La vida y su belleza habitan en la sencillez del día a día
Nos han enseñado a vivir esperando los grandes días; aquellos donde hay triunfos sonoros, metas conseguidas, o en donde todas nuestras nunca satisfechas aspiraciones se conjuntan más o menos. Qué poca vida hay en esa espera. Vivimos exacerbados en la búsqueda de lo brillante; siempre motivados y sobre estimulados por lograr “días perfectos” y culpando siempre a la monotonía de todos nuestros males. Y, qué poco se nos ha dicho que la verdadera belleza de la vida está posada en el oro del día a día; que, en un día monótono, sencillo, se posa toda nuestra existencia.
Wim Wenders, cineasta alemán, ha filmado con maestría “Perfect Days” (2023; con 96% en Rotten Tomatoes). En ella, retrata exquisitamente Japón y la vida tan simple de Hirayama (Kōji Yakusho). Él es un japones al que poco le cambia su diario vivir: se levanta antes del alba, se asea, riega a sus plantas, pone rumbo —con una excelsa selección musical en sus cassettes—a su trabajo en el que se encarga de la limpieza de algunos baños públicos (intimidante conocer la calidad de baños públicos de Japón); en su almuerzo mira los mismos árboles, a veces hace alguna fotografía y antes de dormir lee. Siempre vuelve a los mismos restaurantes, vela sus fotografías, va a la sauna y poco más.
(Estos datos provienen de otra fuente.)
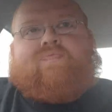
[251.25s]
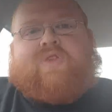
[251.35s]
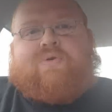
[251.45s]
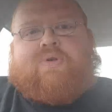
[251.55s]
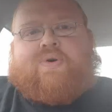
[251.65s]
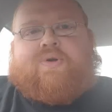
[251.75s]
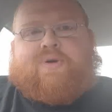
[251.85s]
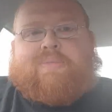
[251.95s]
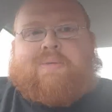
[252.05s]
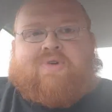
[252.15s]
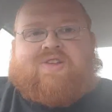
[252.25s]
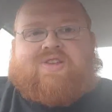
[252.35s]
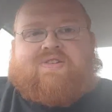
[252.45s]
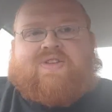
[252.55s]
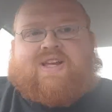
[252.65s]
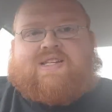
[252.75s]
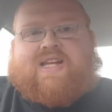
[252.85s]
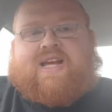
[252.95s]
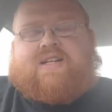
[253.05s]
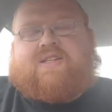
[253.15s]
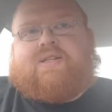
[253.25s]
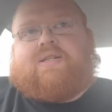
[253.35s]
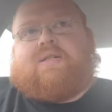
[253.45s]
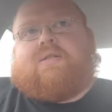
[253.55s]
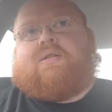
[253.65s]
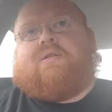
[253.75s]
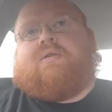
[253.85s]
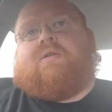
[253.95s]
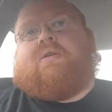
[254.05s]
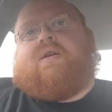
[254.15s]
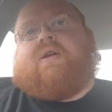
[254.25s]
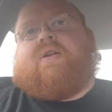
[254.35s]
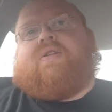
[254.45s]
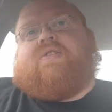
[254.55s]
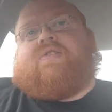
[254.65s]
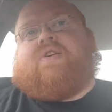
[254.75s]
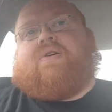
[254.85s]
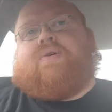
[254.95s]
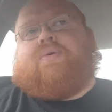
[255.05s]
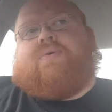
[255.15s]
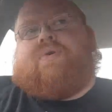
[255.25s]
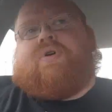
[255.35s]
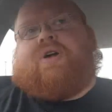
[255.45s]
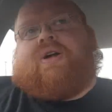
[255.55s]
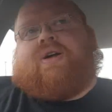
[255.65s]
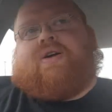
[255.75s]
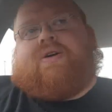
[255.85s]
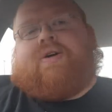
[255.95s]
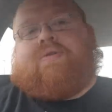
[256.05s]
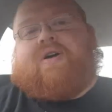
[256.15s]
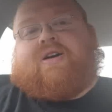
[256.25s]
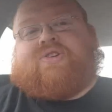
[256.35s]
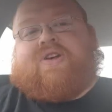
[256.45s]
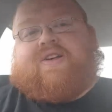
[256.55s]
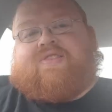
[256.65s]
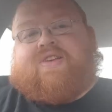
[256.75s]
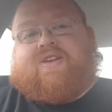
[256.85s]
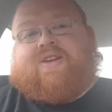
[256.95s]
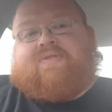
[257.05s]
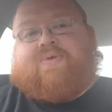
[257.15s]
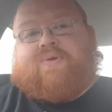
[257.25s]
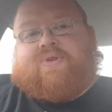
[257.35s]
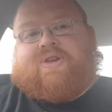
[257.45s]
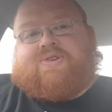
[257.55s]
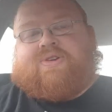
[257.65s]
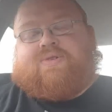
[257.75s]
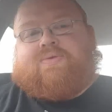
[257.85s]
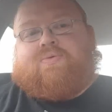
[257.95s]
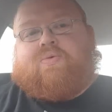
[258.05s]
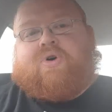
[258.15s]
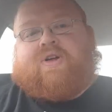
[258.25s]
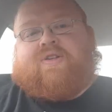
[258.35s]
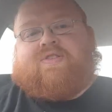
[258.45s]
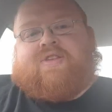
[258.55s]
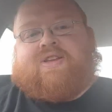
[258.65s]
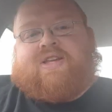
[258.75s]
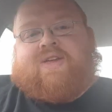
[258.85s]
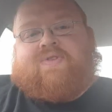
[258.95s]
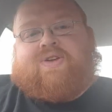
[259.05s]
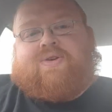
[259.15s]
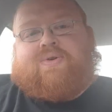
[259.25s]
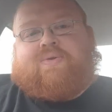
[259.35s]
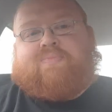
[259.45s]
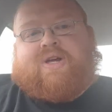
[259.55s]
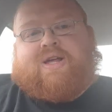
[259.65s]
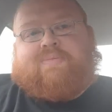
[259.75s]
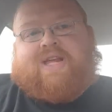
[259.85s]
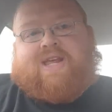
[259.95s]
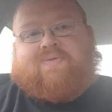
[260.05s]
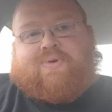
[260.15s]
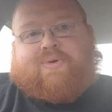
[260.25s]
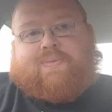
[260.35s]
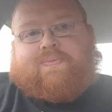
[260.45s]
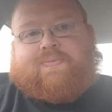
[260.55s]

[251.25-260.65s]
with all their memories and everything intact. So, a Rakshasa in 4th edition was a diva who had become evil,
Son muy pocas variaciones, pero puntuales y concisas, con el fin de establecer que, por mucha rutina, ningún día será el mismo. El giro más dramático lo produce la aparición de su sobrina quien va huyendo de su hogar; cuando su hermana, muy distinta a él, llega por su hija en la despampanante camioneta, le pregunta, «¿es verdad que trabajas limpiando baños?». Con el rostro iluminado le responde que sí.
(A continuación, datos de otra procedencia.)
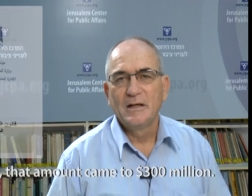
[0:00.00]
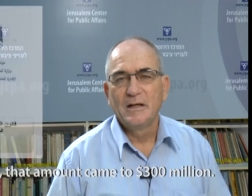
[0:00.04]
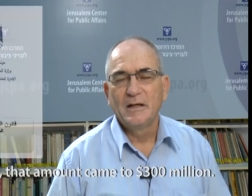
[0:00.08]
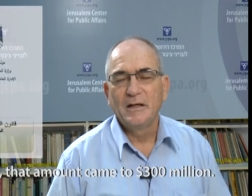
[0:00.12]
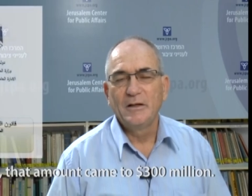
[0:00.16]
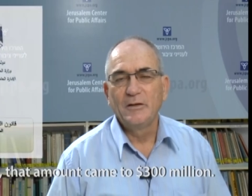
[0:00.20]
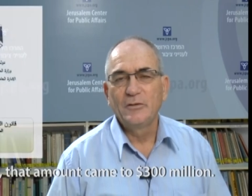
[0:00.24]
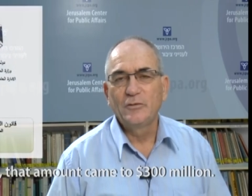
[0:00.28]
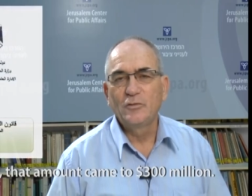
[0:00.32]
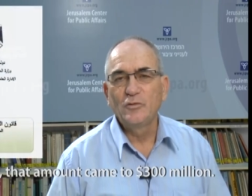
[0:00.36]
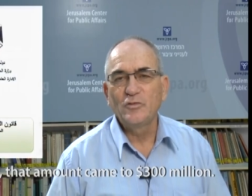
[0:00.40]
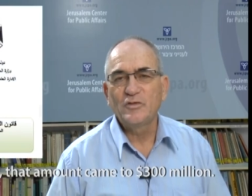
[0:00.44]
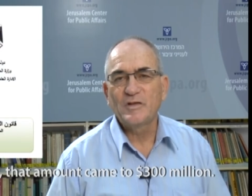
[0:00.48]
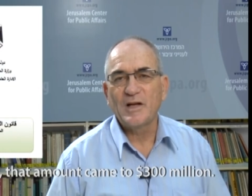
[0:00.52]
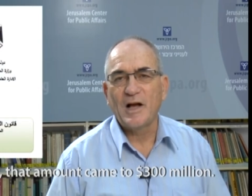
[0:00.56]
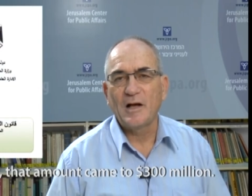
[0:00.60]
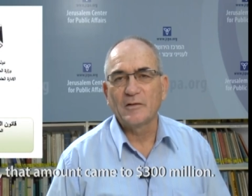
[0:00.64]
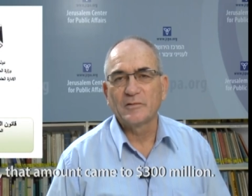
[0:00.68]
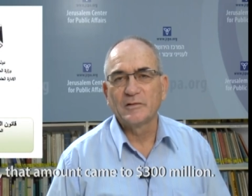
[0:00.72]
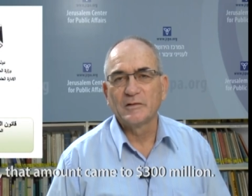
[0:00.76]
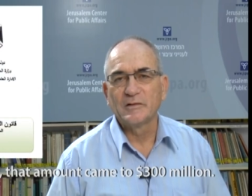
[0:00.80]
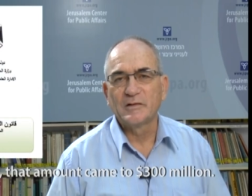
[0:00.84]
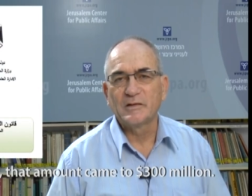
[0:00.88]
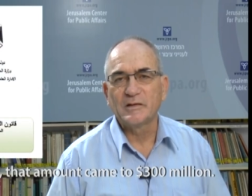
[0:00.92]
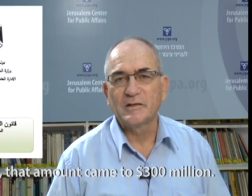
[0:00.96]
In
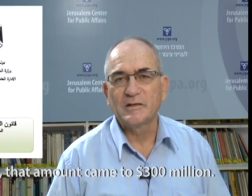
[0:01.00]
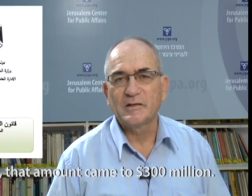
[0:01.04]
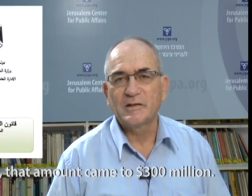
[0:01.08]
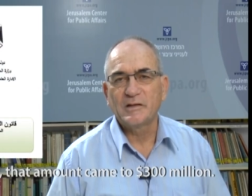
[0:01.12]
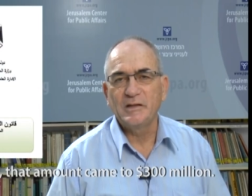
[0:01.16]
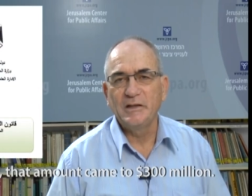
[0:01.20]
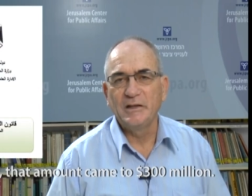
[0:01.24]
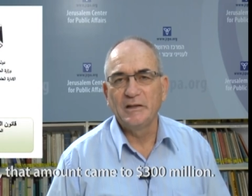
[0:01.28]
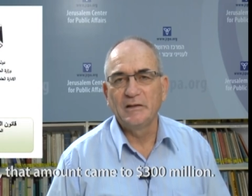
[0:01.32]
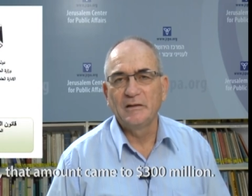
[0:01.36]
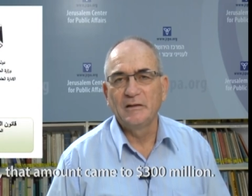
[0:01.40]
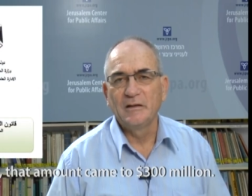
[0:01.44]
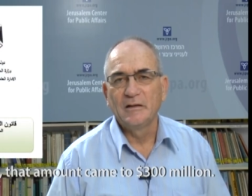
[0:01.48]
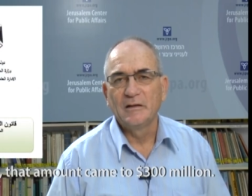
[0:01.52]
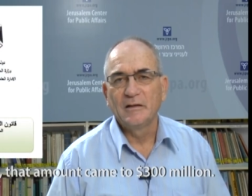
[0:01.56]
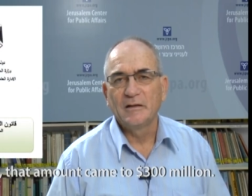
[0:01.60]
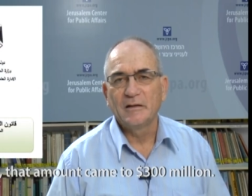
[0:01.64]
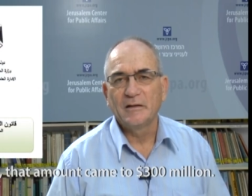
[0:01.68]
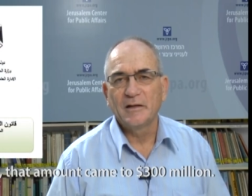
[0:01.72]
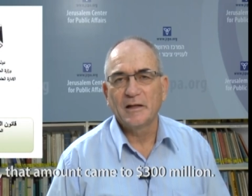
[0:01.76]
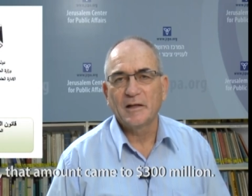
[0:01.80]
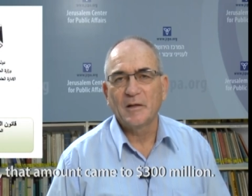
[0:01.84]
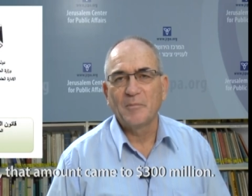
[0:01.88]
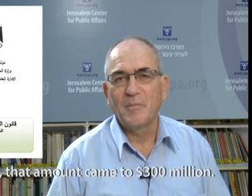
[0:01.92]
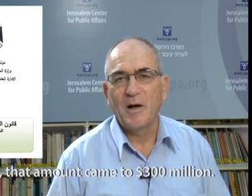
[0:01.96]
2016,
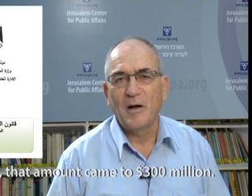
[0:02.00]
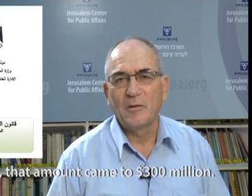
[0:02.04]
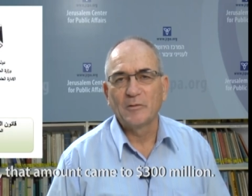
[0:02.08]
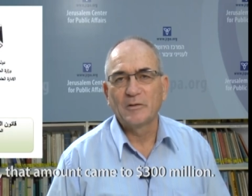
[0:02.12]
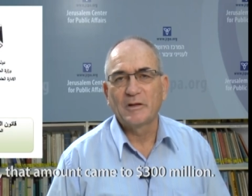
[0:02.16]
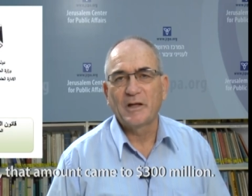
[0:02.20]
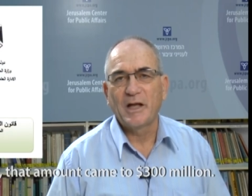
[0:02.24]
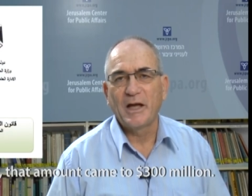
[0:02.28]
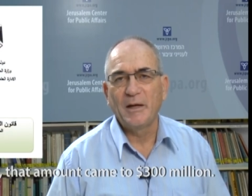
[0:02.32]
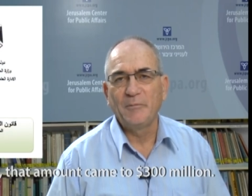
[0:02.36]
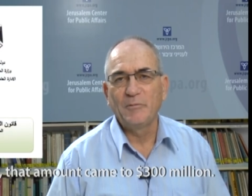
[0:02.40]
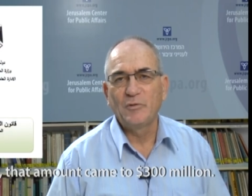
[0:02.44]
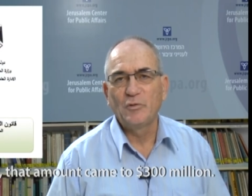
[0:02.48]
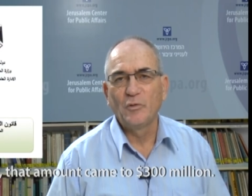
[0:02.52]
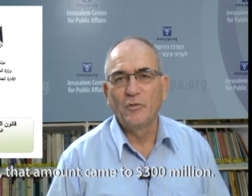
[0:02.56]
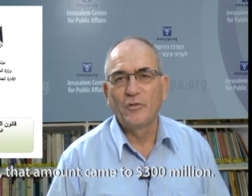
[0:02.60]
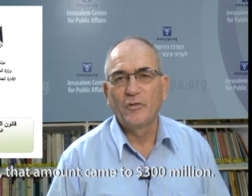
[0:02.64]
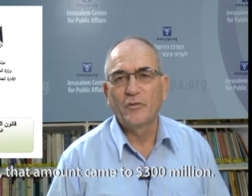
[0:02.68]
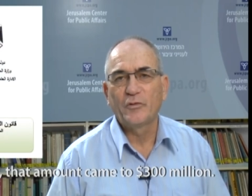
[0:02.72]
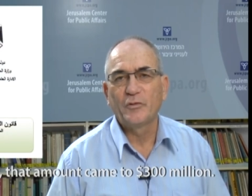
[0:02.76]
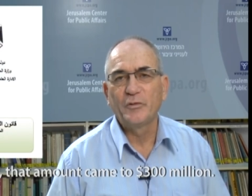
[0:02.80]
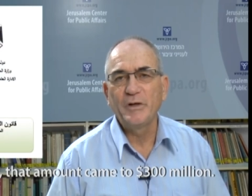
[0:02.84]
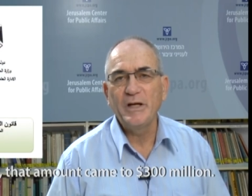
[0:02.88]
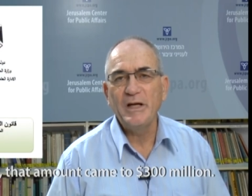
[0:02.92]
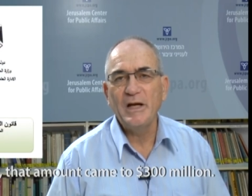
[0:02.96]
that amount came to
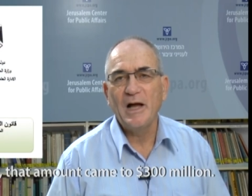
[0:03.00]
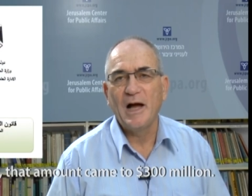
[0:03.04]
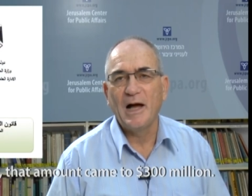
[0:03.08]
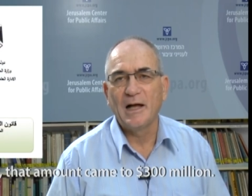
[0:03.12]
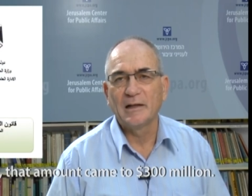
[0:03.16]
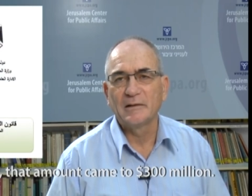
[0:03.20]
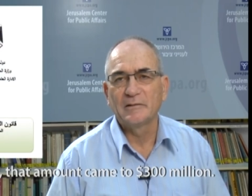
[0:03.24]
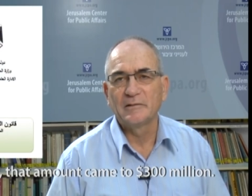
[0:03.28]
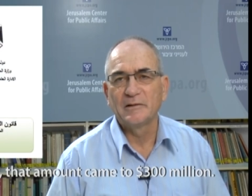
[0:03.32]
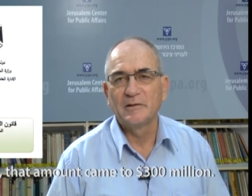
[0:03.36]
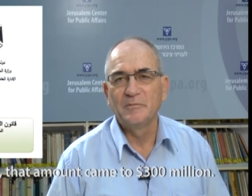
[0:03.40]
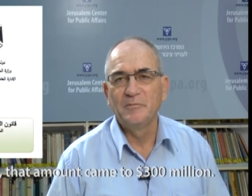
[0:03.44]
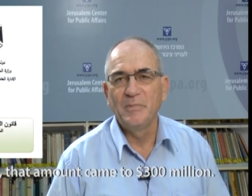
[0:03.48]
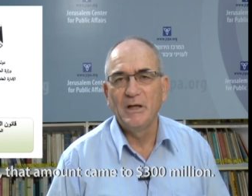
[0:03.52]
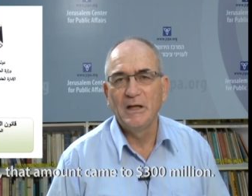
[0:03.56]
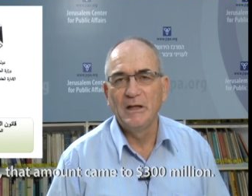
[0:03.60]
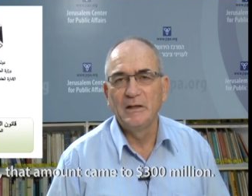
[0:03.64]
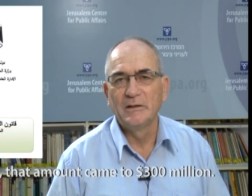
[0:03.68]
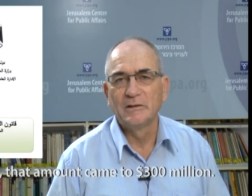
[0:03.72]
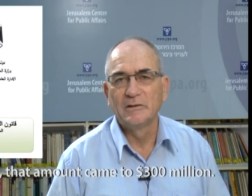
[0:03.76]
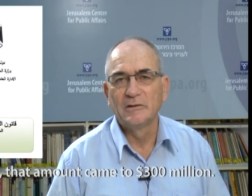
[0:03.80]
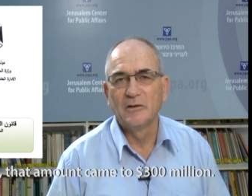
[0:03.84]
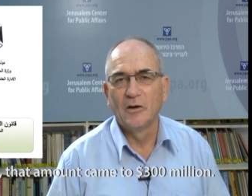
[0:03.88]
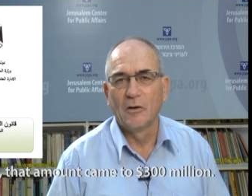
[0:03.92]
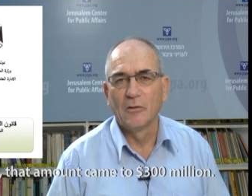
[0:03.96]
$300
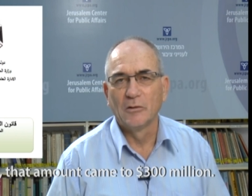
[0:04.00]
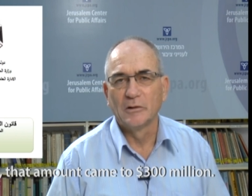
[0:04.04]
million,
En la película aparentemente no pasa nada. No hay un drama antojable, pero sí muchas lecciones: la mayoría de la humanidad pasamos por allí, por la rutina que a veces pareciera desgastante. Wim Wenders, tan favorito y místico desde que lo conocí por París, Texas (1984), ha concentrado en el largometraje un bellísimo haiku a la existencia y a la vez una férrea defensa a la rutina y poner como aspiración más alta la simpleza al vivir. Para entenderla y ahondar en ella, se debe estar comprometido con lo espiritual; tiene una gran carga budista (inclusive el personaje pareciera ser un monje zen) y es apasionante todo lo que te deja pensando por la fortuna de estar ahora. «Ahora es ahora. La próxima vez, será la próxima vez», le dice Hirayama a su sobrina paseando en bicicleta.
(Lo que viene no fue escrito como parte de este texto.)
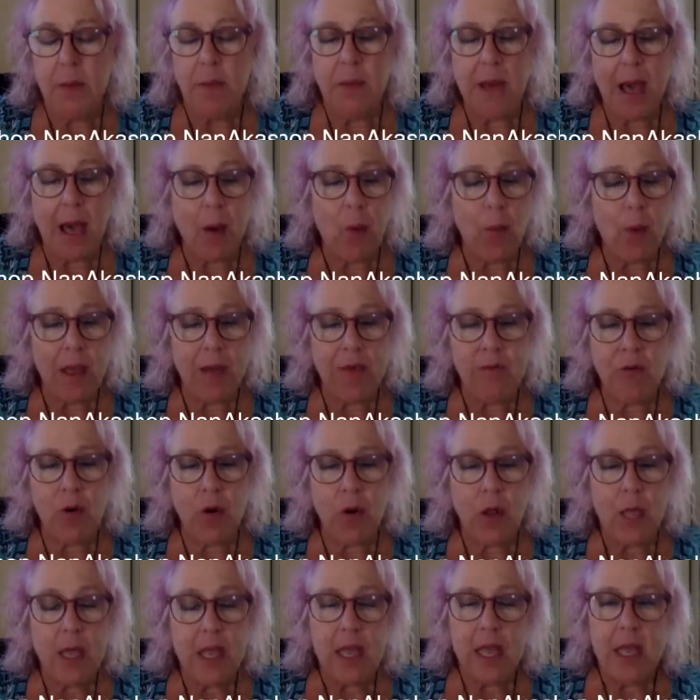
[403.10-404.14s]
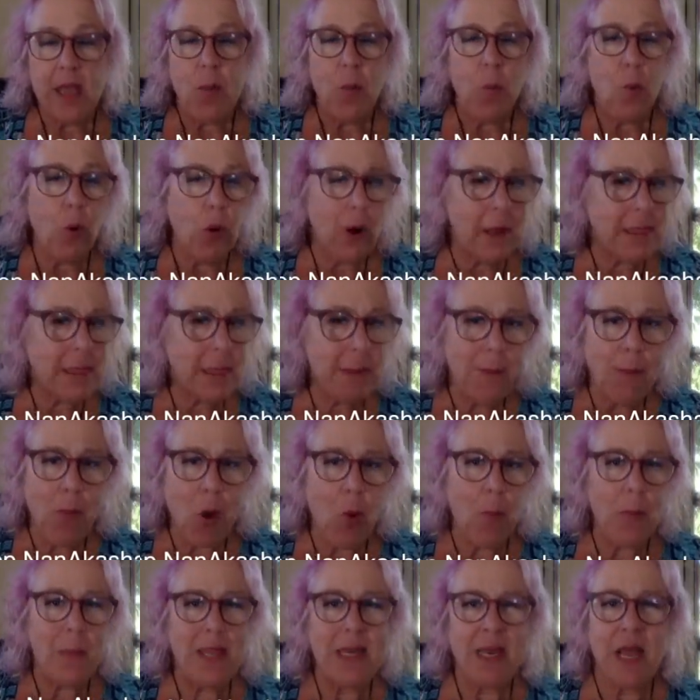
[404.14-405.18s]
However, we're at the
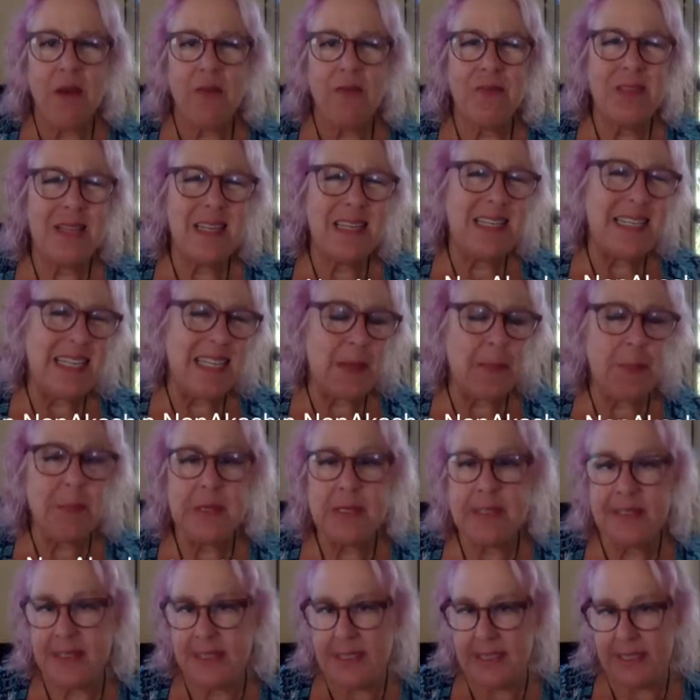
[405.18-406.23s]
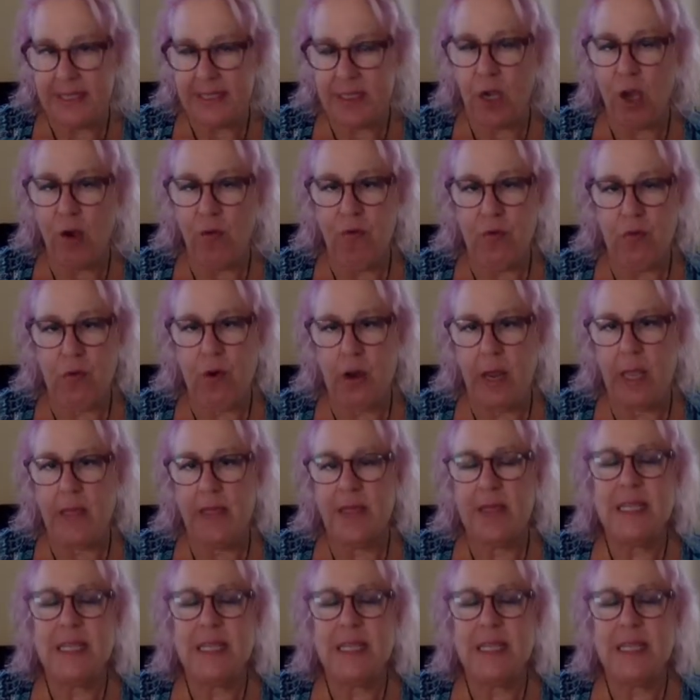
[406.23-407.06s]
moment of the deepest discovery.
En ese mismo concepto de encontrar la verdadera perfección de los días, en este ahora (y que muchas veces no lo vemos o palpamos hasta sentirlo perdido), me llevó en seguida a la novela de Jacobo Bergareche, titulada igual que la película, pero en español, “Los días perfectos” (Libros del Asteroide): «Nada de lo que ocurre es extraordinario, y sin embargo es un día perfecto, merece un reportaje, dos páginas enteras de un periódico para narrar en exclusiva la extraordinaria noticia de ese día perfecto. No ven el Taj Mahal, no comen en un tres estrellas Michelin, no les hacen una visita nocturna y privada a un museo, no se meten MDMA mientras follan en el Standard, no escuchan a los Rolling en directo, no se beben un Krug de treinta años mientras abren una lata de caviar, no se ponen un esmoquin y les reciben con antorchas en la casa de un príncipe italiano arruinado, no pasa absolutamente nada que no pueda pagarse cualquiera, cualquier día en cualquier sitio, y sin embargo, no hay más que ver la carta para saber que fue un día perfecto. Just a perfect day».
En esa delgada frontera está la vida y su belleza. Lo propone Wenders y Bergareche y muchísimos más (y yo les creo): no esperemos, ni aspiremos a tanto para darnos cuenta de que el día perfecto es aquí y ahora. Así, con esa simpleza misma del estar respirando. Todo lo demás es accesorio.